>>

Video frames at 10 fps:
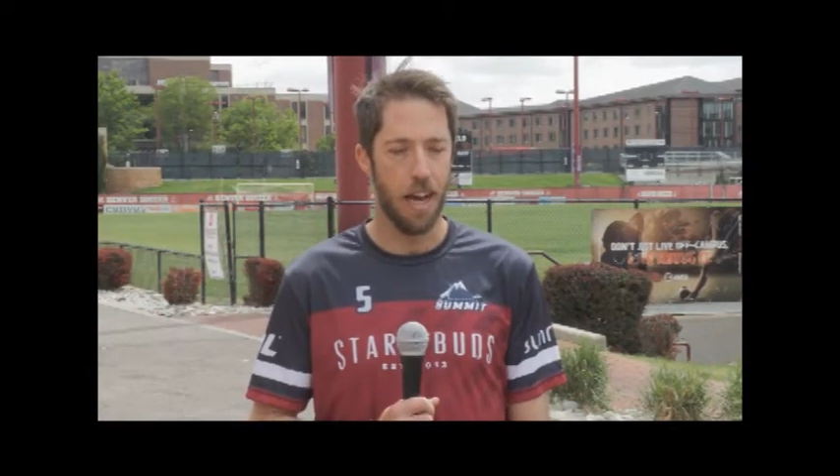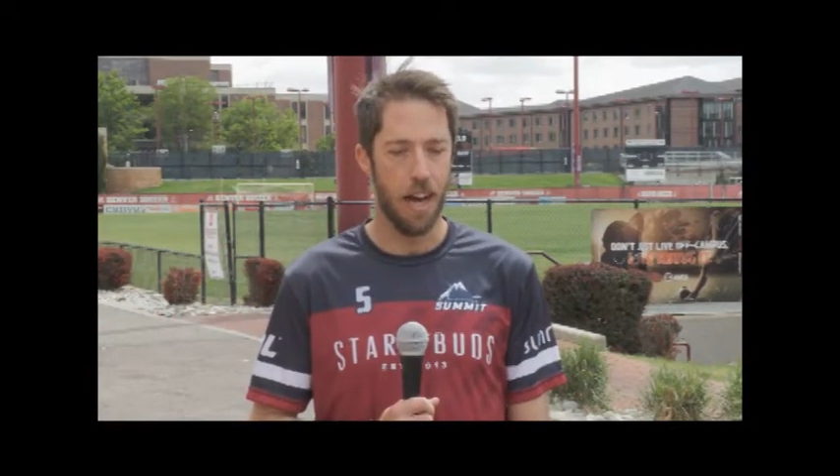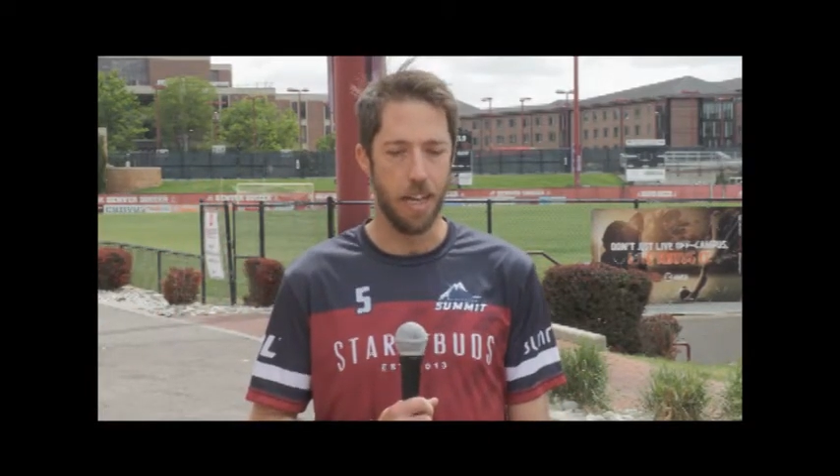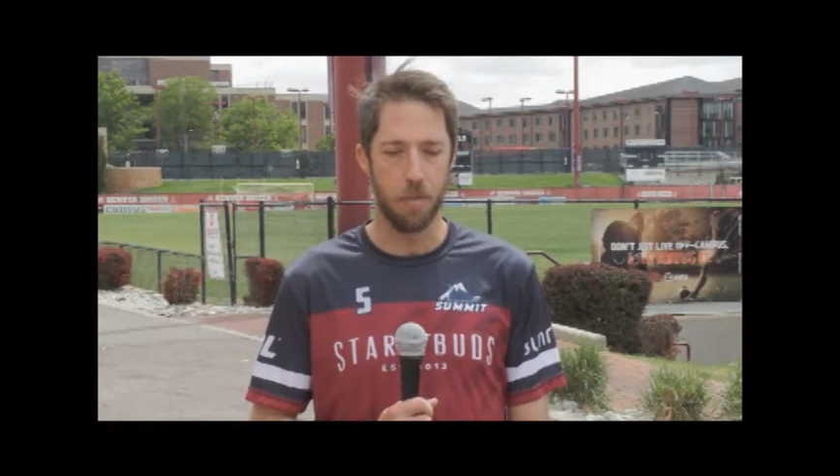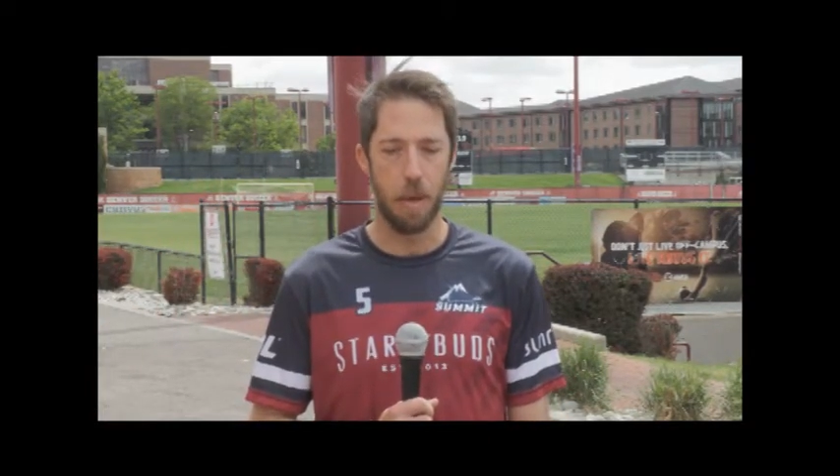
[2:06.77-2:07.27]

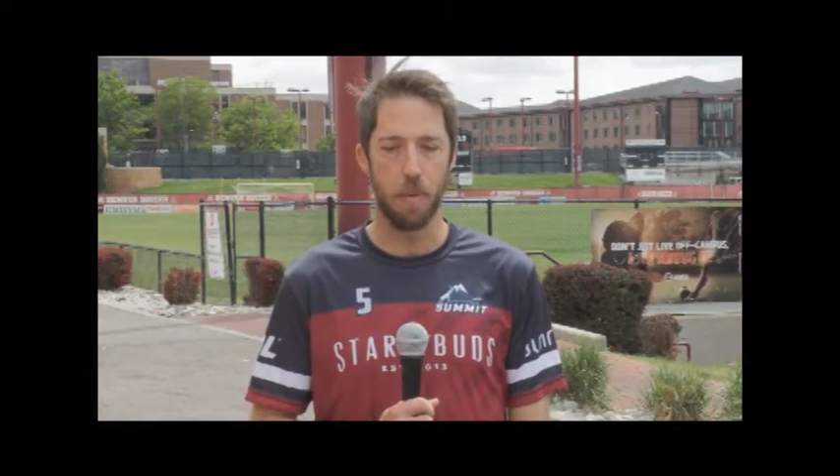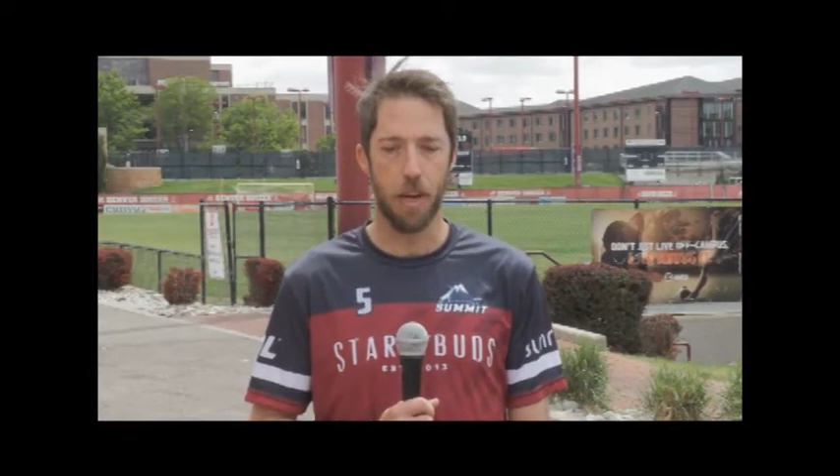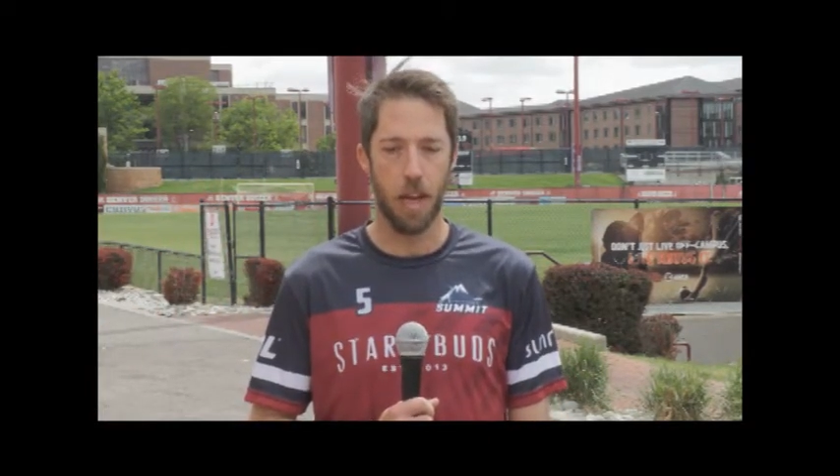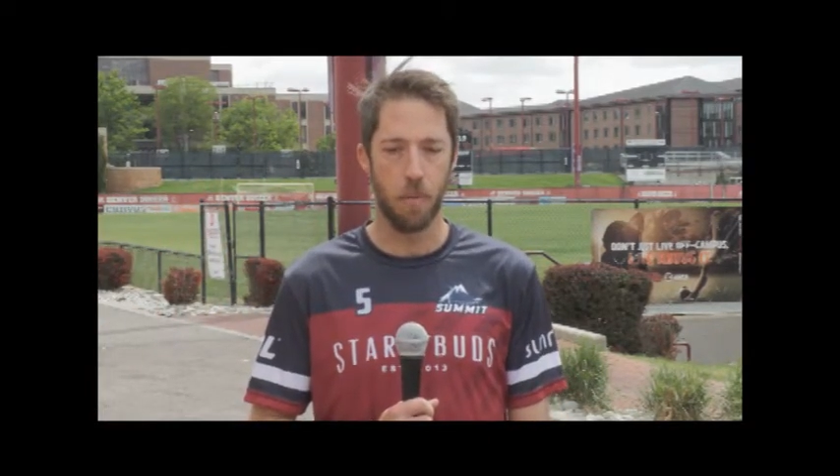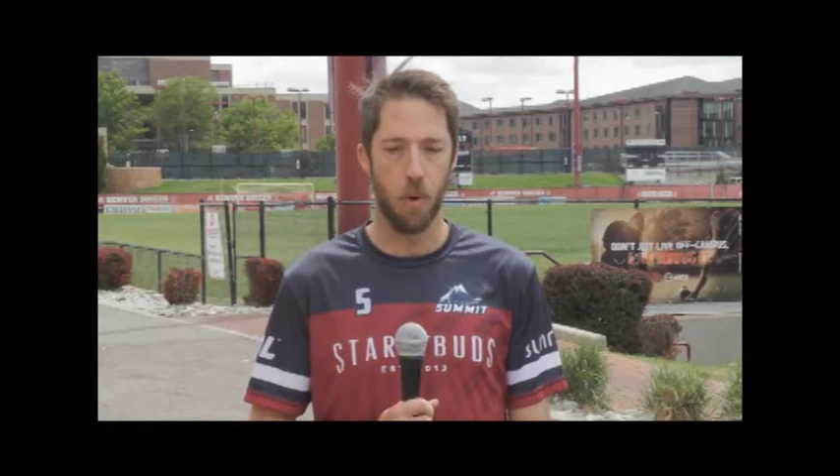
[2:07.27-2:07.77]
Uh, to be able to
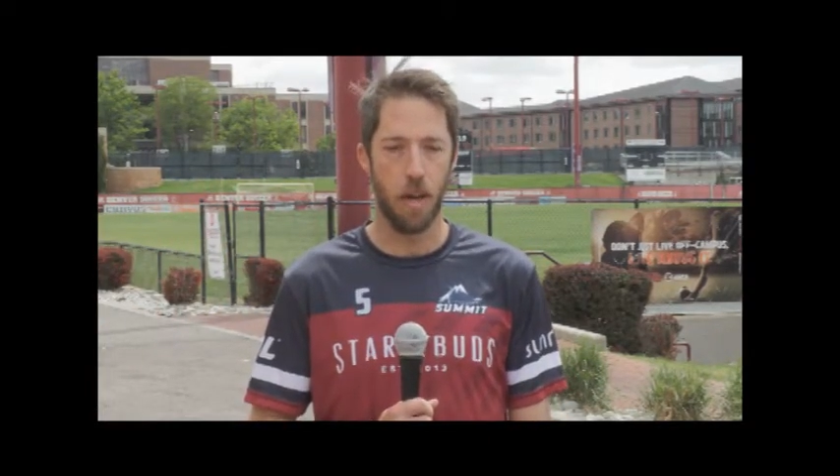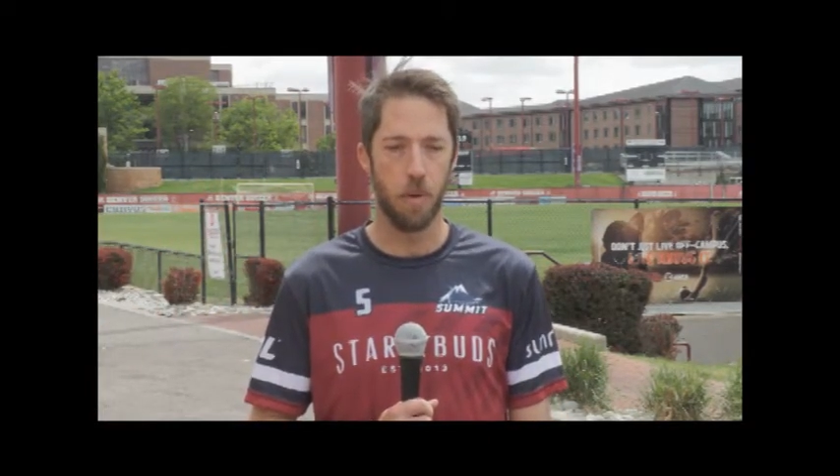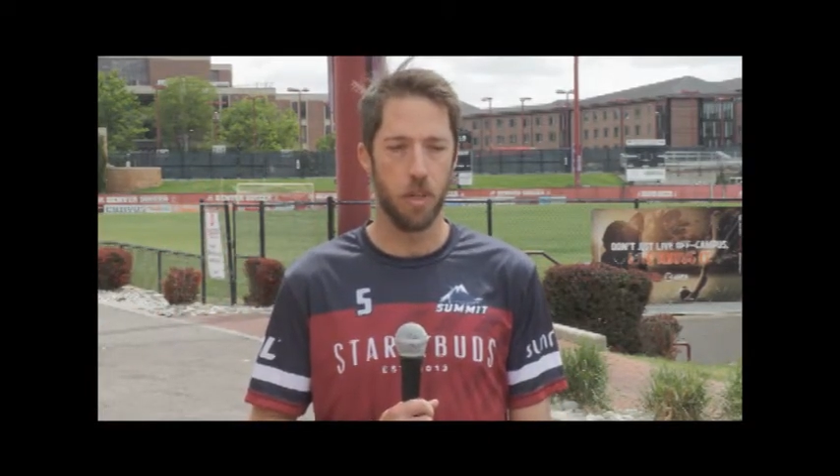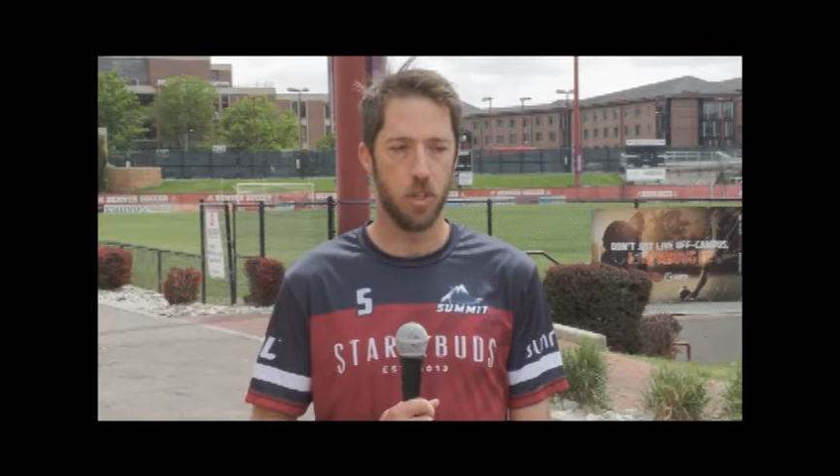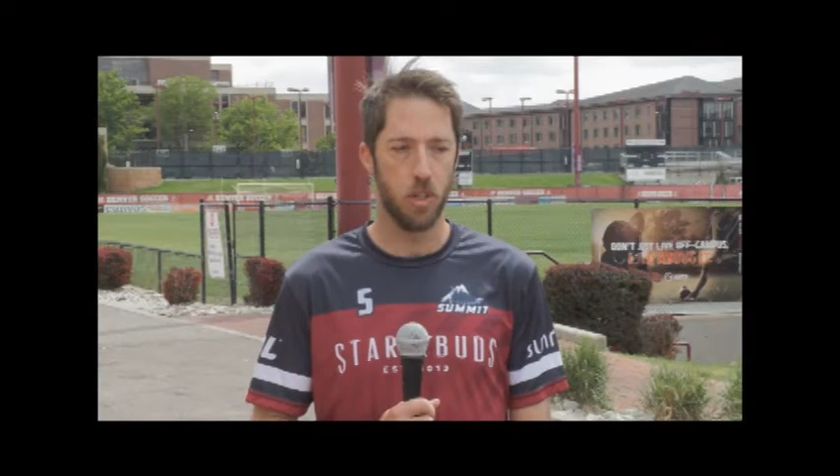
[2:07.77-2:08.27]
come away
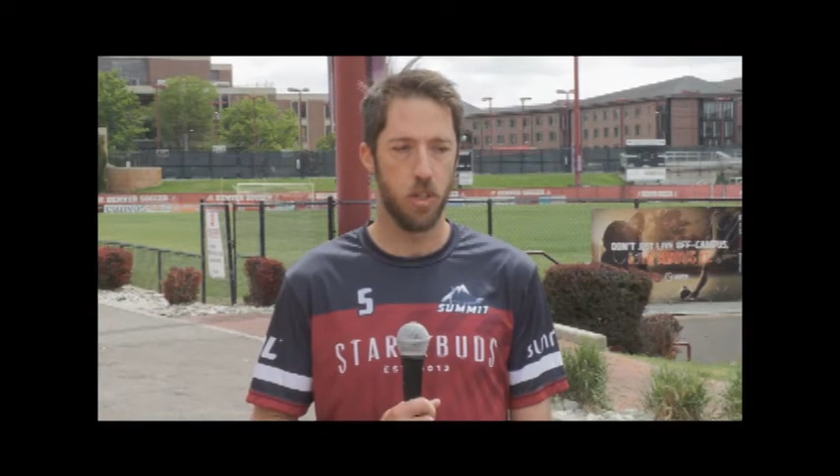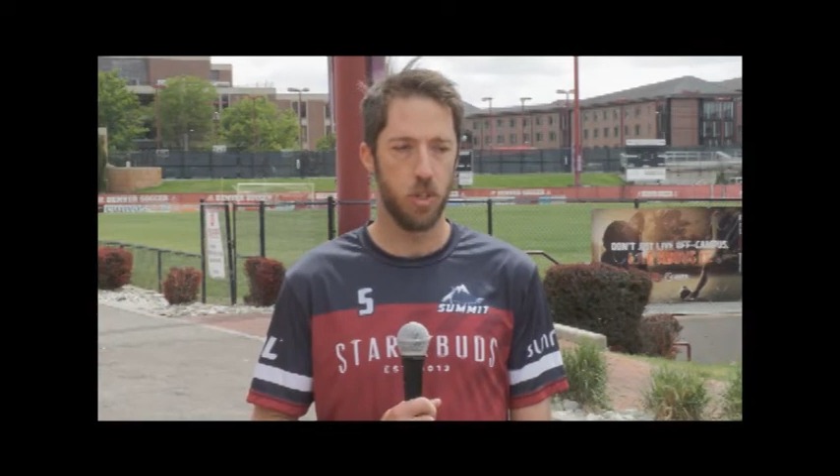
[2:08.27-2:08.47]
with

<<

Reproduce every record above word for word. Leave the pictures out.

:: Worked solution ::
Video frames at 10 fps:
[2:06.77-2:07.27]

[2:07.27-2:07.77]
Uh, to be able to
[2:07.77-2:08.27]
come away
[2:08.27-2:08.47]
with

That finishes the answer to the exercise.